## [DESCRIPTION OF THE TASK]
Which lines run from the one with "[0:14.29-0:14.49]" through the end of the data? Retype them exactly, without pictures.

Saved data entries
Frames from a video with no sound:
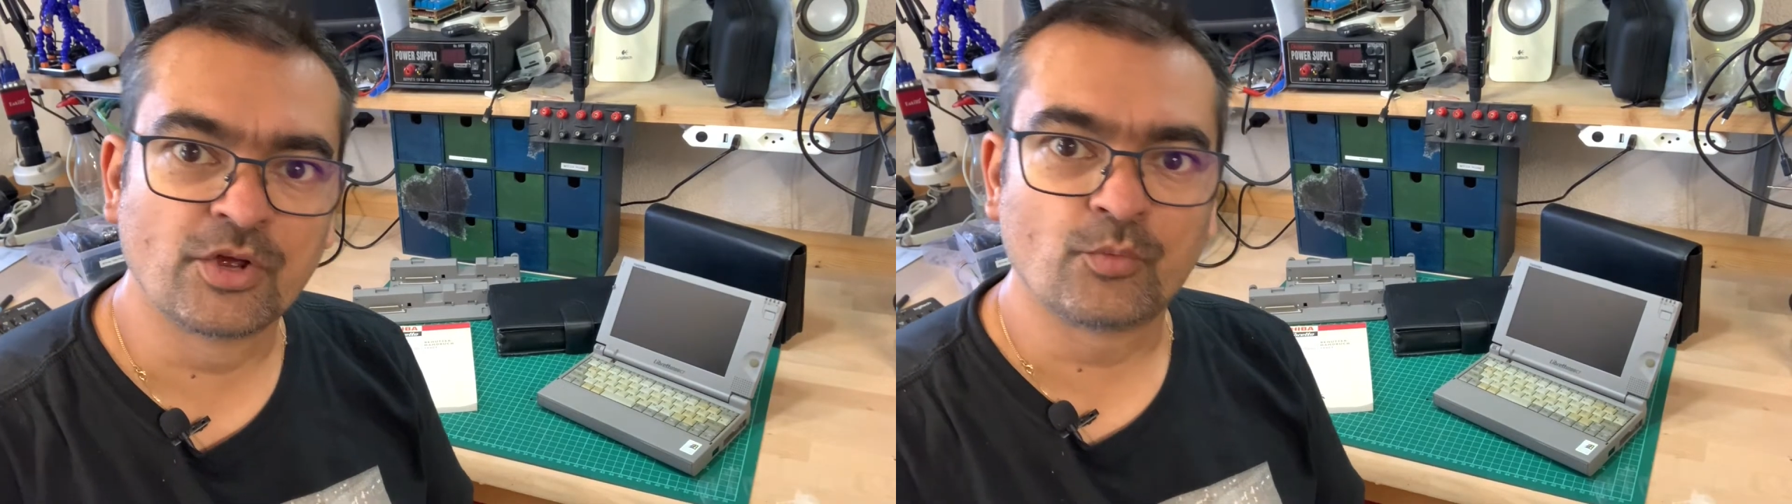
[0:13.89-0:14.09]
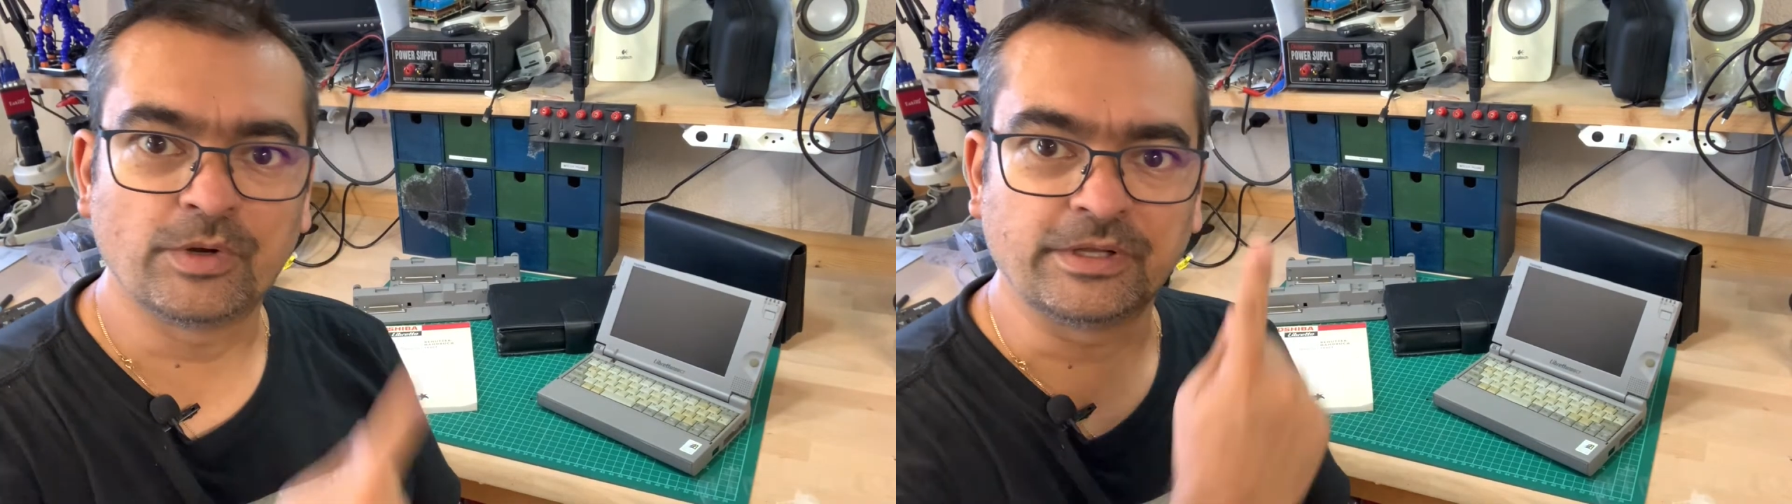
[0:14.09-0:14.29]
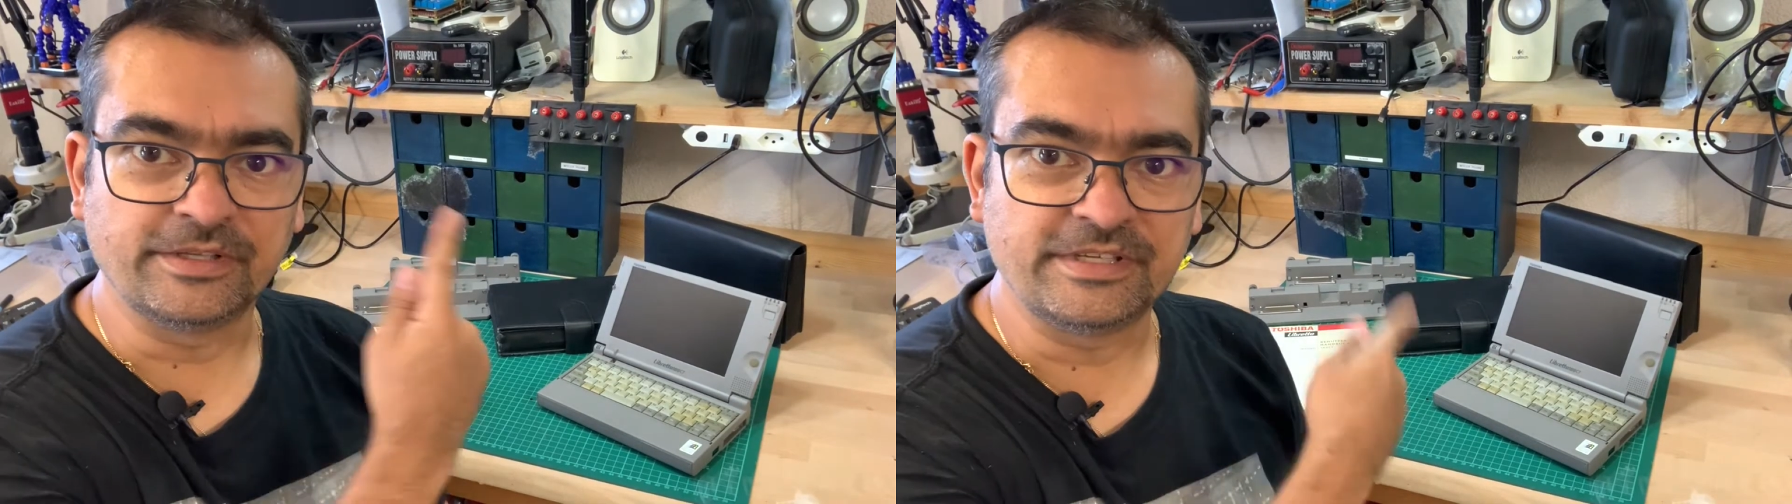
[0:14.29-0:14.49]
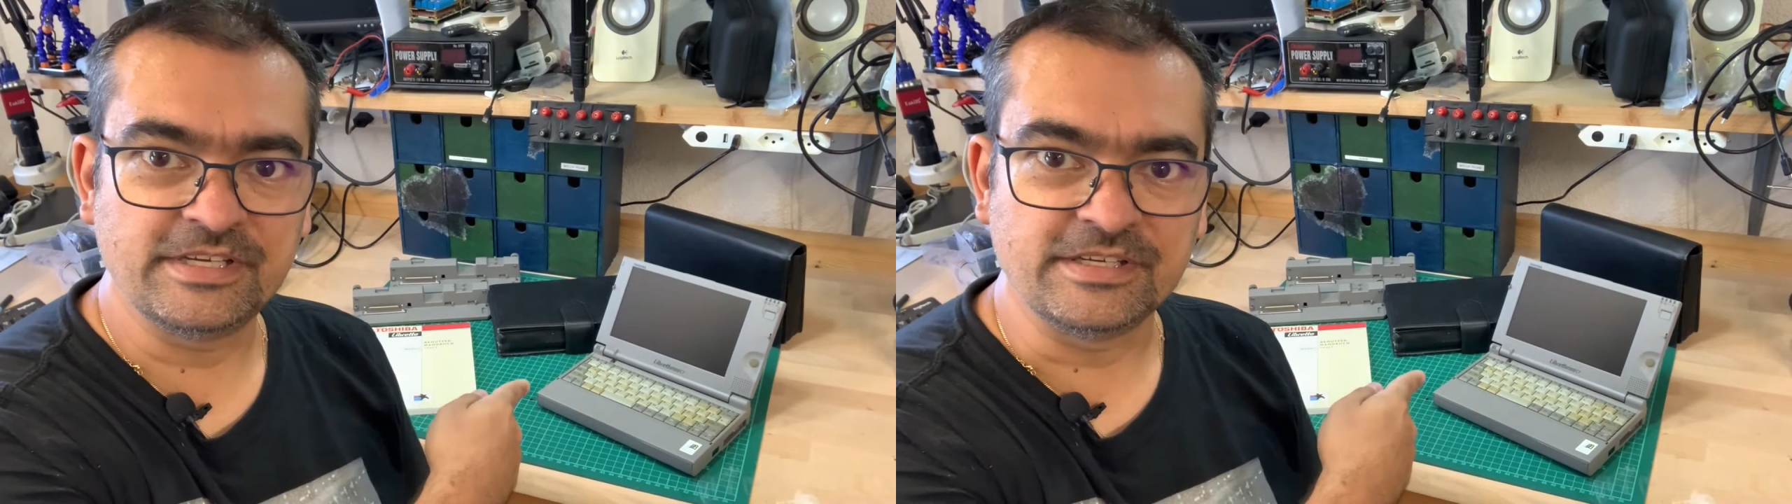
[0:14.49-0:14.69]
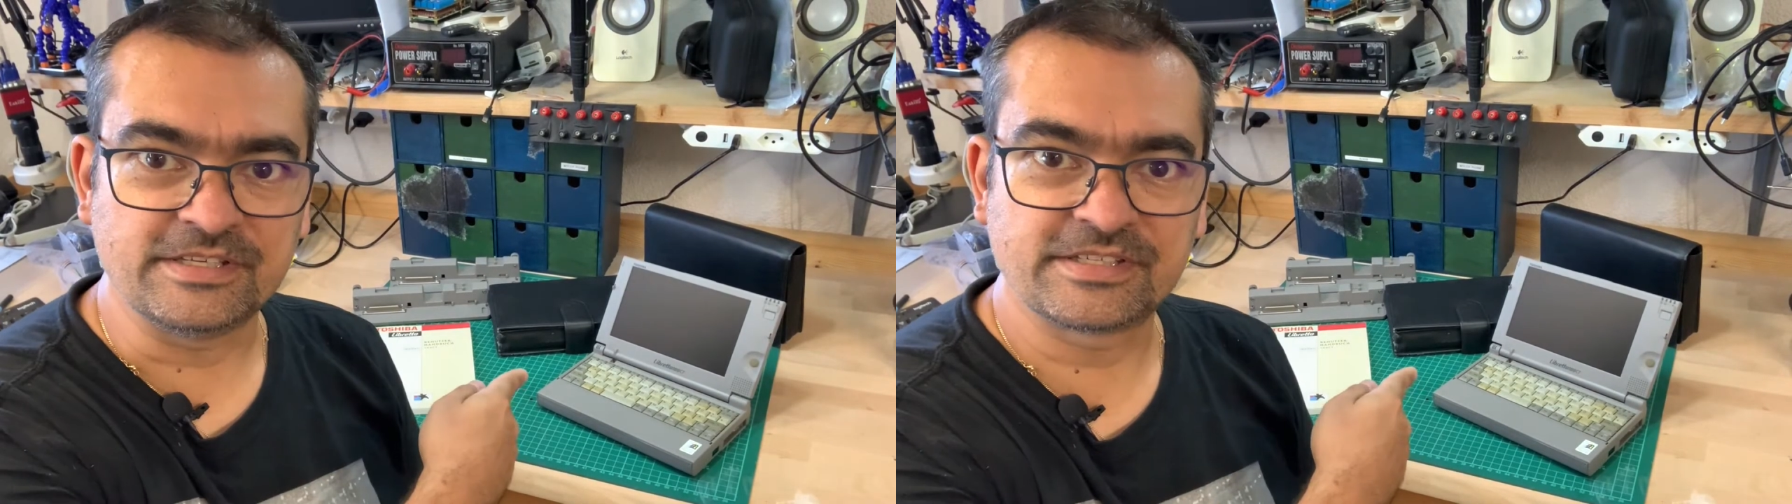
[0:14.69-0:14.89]
will
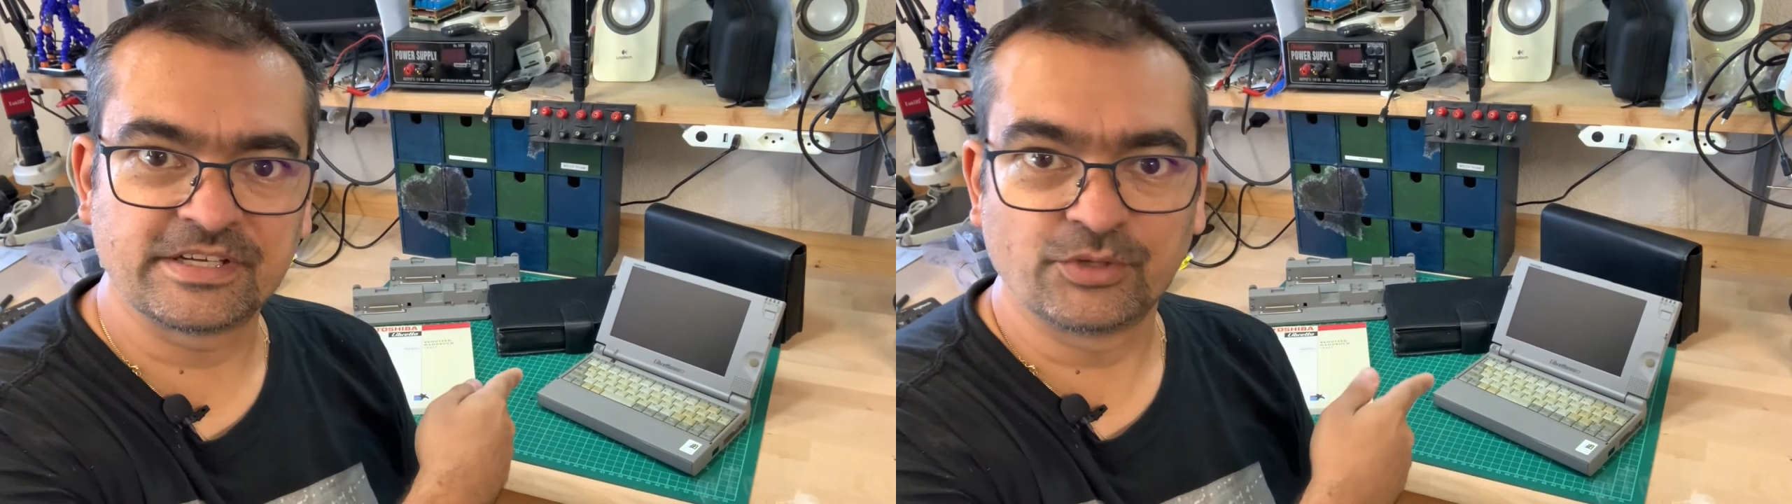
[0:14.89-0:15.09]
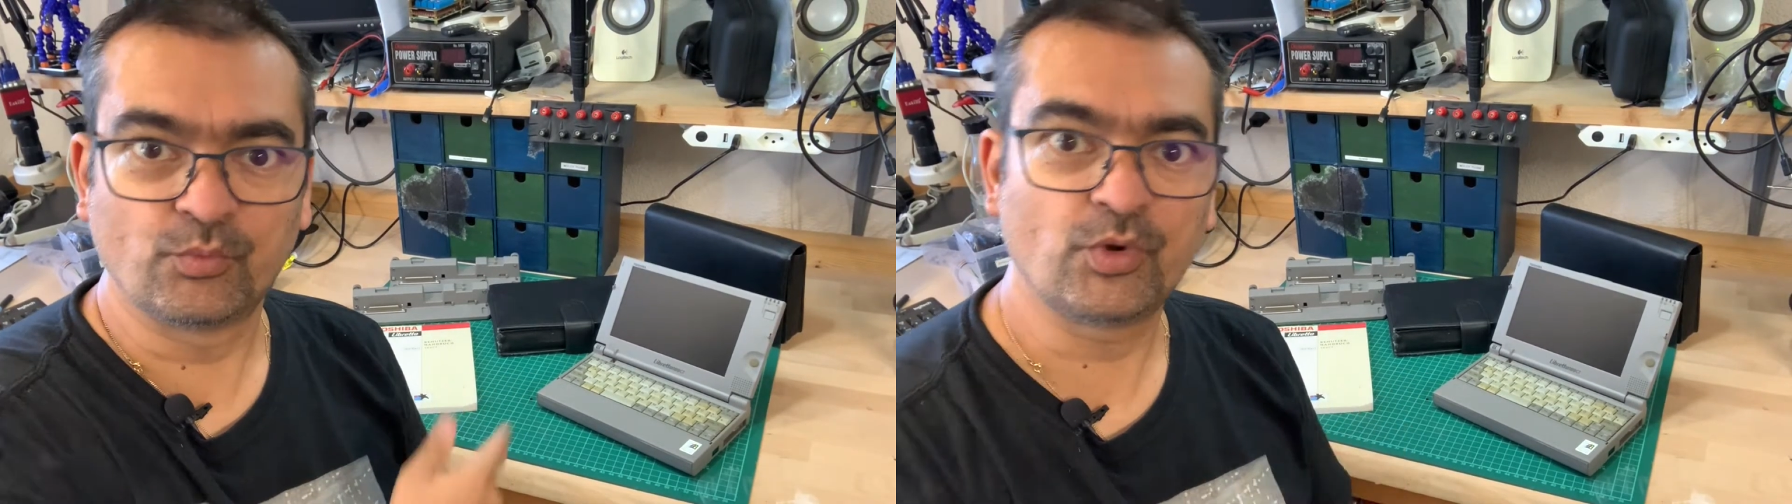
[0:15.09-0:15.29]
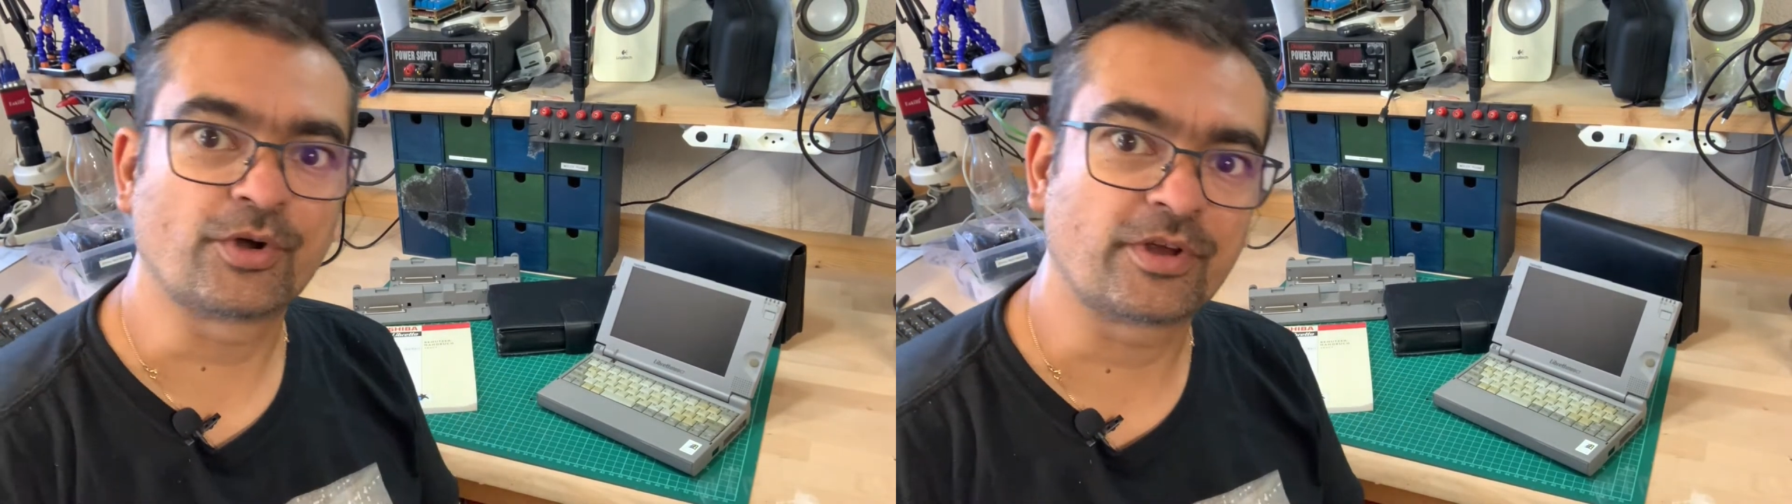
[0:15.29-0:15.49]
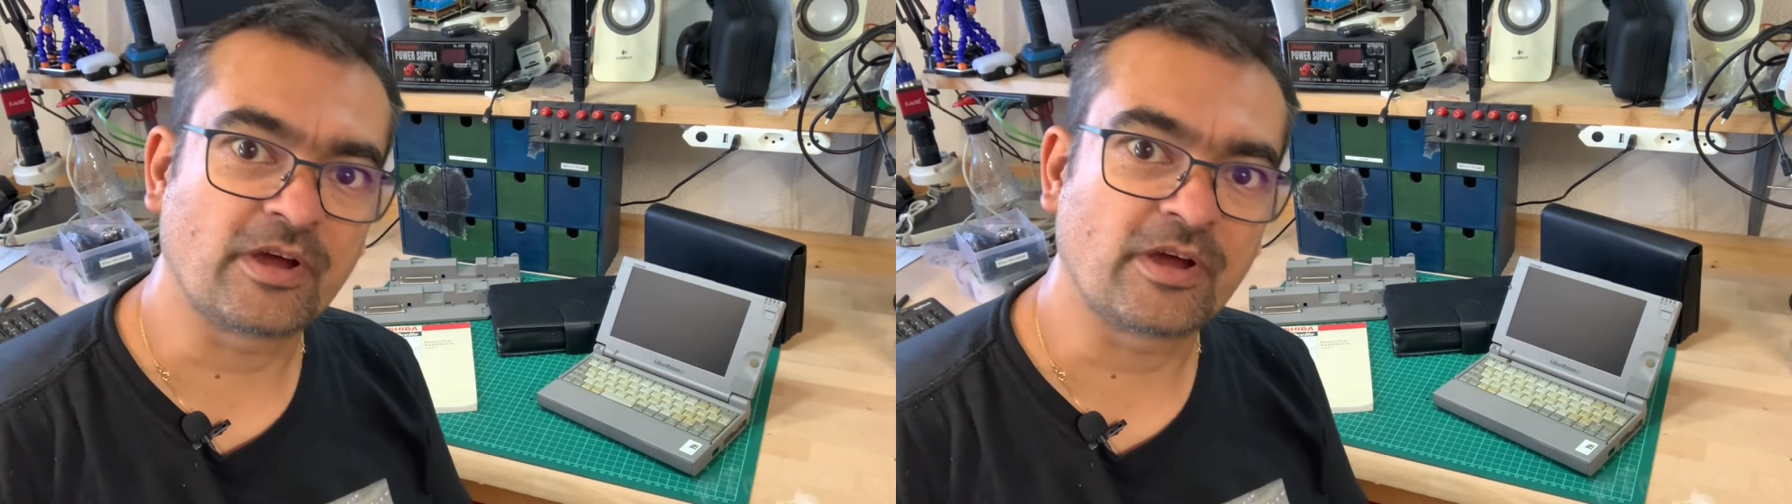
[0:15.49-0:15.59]
these still work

## [EXERCISE RESPONSE]
[0:14.29-0:14.49]
[0:14.49-0:14.69]
[0:14.69-0:14.89]
will
[0:14.89-0:15.09]
[0:15.09-0:15.29]
[0:15.29-0:15.49]
[0:15.49-0:15.59]
these still work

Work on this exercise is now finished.